With the introduction of the A64 instruction set in ARMv8-A, many developers need to port existing code to work in a 64-bit environment. At the coding level, this presentation will cover porting C code, assembly code and NEON code. Issues covered will include data typing and type conversion, pointers, bitwise operations, differences in the SIMD register bank layout, mapping of assembly instructions. At a system level, we will cover maintenance operations and extensions to the security architecture.

  • 13:30 – 14:20 – Keynote- The Hard Things About the Internet of Things by Colt McAnlis (Google)
  • 14:30 – 15:20 – Wearable System Power Analysis and Optimization by Greg Steiert (Maxim Integrated), Jesse Marroquin (Maxim Integrated)

This session will demonstrate how to extend battery life by showing the real world impact of system level architecture decisions. The session will introduce a technique for measuring battery current and then use that technique to compare the power efficiency of different system implementations. Tradeoffs analyzed will include: power architecture, operating voltage, sensor data interfaces, DMA, SIMD.

Takeaway: a method for measuring real time power consumption,  advantage of operating at the lowest voltage possible with efficient regulators, tradeoffs of different sensor interfaces and of different micro-controller architectures (peripherals/M0+/M3/M4)

  • 15:30 – 16:20 – Improving Software Security through Standards Compliance and Structural Coverage Analysis by Shan Bhattacharya (LDRA)

This presentation will focus on secure software best practices. Ensuring the security of embedded devices involves more than simply using vulnerability preventive programming. However, paying attention to and leveraging security standards such as CWE/CVE, CERT C and even CERT Java, will certainly improve the probability of delivering a secure and effective system.

  • 16:30 – 17:20 – Top Android Performance Problems of 2015 by Colt McAnlis (Google)

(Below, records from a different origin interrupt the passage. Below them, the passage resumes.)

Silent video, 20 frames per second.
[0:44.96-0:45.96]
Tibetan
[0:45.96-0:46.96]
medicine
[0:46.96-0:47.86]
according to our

When you look at performance problems all day, you’re bound to lose your hair. So rather than balding early yourself, Colt McAnlis will walk you through the top performance problems that dominated 2015. This talk will cover the range of issues from Memory, to Rendering, to Networking, listing specific topics that have shown up in many of the top apps in Google Play. We’ll even take some time to look at the differences in some form factors, and how you should plan around that.

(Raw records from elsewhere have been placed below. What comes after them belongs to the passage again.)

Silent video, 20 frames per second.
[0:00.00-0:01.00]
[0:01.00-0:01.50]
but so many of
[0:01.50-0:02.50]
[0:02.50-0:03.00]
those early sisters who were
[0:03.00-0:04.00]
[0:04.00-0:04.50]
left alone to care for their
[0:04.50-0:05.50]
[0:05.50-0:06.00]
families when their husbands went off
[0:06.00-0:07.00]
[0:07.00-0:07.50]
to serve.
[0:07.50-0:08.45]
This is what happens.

  • 17:30 – 18:30 – Happy Hour 🙂

If you are going to attend, you can register online. While as usual, going to the expo and attending vendor’s sponsored sessions is free, there are different passes to join the conference sessions, ARM training day, and software developers workshops. The earlier you register, the cheaper.

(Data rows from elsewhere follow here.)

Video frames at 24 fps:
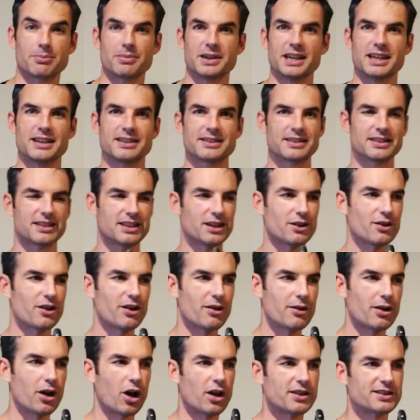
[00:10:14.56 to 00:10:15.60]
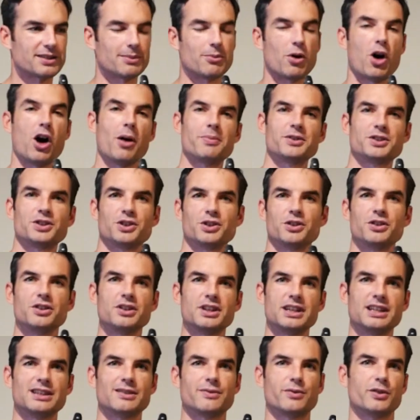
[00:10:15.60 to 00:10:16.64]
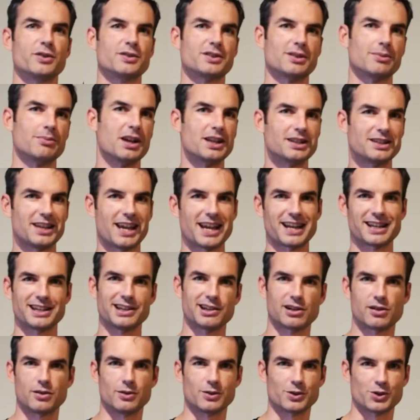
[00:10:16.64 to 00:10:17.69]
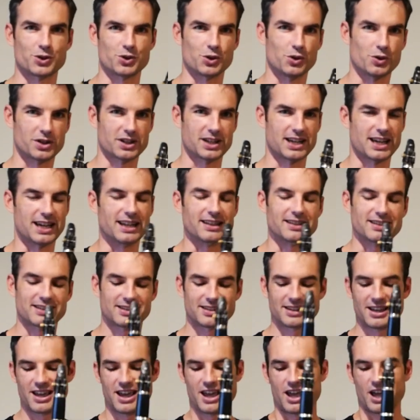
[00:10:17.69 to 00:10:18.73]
piece, there are some opportunities for some technical shortcuts.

Conference Pass ARM Training Day Software Developers
Workshop
Expo Pass
Super Early Bird
(Ends July 24)
$599 $199 $99 Free
Early Bird
(Ends Sept. 4)
$799 $249 $149 Free
Advanced
(Ends Oct. 30)
$999 $299 $199 Free
Regular/Onsite $1249 $349 $249 Free

There are also discounts for groups, students, press & media, and government employees. You can check details on ARm TechCon 2015’s Passes & Prices page.